Less than a year from now.
1) Stop all spending on services for illegal aliens.
2) Slash the bloated education bureaucracy, top-heavy with do-nothing administrators.
3) Redo the guaranteed state employee and teachers’ pensions to bring them in line with what the rest of us have to settle for.
4) Make the Assembly and State Senate into a part-time legislature, meeting only every other year.
5) Recall the RINO governor Ahnold. Kick him out on his rear end.
6) Recall any politician of either party who votes to raise taxes. Californians already pay the highest taxes in the nation. Enough is enough!
You got my vote.
The children of illegal aliens cost Los Angeles $44 million every month. That might be a good starting point.
I would say fire 25% of all state workers, reduce pensions, cut taxes and eliminate benefits for all non citizens. Then I’d recommend serious cutting after that.
Dan Walters: What’s Plan B if five ballot measures fail?

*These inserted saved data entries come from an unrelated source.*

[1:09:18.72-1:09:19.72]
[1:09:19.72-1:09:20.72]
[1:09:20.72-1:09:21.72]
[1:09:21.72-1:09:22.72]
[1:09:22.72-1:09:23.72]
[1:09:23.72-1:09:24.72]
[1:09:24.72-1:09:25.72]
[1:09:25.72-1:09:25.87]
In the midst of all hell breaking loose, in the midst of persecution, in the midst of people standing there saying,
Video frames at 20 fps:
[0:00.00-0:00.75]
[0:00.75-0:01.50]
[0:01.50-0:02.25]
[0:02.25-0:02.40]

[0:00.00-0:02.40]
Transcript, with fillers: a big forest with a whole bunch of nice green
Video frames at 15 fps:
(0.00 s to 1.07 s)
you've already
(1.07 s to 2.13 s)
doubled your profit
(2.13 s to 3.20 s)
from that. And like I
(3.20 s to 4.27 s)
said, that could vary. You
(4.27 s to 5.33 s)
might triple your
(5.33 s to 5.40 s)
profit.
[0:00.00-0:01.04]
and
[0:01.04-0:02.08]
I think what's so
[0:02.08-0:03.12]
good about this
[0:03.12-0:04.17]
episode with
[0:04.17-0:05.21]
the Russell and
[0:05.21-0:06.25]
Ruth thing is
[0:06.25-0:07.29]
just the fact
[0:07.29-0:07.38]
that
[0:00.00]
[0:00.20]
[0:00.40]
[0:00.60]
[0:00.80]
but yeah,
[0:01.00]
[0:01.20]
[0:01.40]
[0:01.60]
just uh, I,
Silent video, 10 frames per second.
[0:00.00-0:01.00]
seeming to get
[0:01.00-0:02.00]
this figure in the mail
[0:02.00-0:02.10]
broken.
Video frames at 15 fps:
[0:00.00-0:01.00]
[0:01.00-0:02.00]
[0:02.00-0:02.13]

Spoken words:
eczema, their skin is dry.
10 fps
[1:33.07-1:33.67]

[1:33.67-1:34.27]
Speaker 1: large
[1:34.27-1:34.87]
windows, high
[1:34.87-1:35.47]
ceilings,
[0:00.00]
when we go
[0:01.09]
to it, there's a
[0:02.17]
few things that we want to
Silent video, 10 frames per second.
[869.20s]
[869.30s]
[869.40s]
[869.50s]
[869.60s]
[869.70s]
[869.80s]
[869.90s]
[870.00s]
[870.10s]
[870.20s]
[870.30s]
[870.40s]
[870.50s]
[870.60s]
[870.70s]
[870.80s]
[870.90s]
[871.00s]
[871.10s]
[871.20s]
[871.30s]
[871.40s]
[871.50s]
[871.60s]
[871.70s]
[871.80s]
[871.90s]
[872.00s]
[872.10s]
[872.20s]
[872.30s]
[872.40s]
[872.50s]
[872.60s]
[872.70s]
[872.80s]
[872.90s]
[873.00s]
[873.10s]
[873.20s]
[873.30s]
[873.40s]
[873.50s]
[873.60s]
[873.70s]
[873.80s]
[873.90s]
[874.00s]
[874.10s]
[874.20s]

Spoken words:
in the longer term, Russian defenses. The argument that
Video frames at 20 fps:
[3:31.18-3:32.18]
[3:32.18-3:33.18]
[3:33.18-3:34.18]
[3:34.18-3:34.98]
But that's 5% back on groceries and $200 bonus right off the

Sacramento Bee | 5/1/9 | Dan Walters
Posted on 05/01/2009 7:57:47 AM PDT by SmithL
http://www.freerepublic.com/focus/f-news/2242046/posts
If those 5 ballot measures fail...
They’ll just have a court rule that the citizens don’t know what’s best for them, or that the citizens have no right to vote on anything that really matters, and pass the measures in to law anyway.
On a more practical note, cutting overhead in education would be great... We must a have a real pantload of administrative overhead... and busybodies that need to find work in the private-sector...
Pay for the political B.S. or the first to go in cuts is essential operations.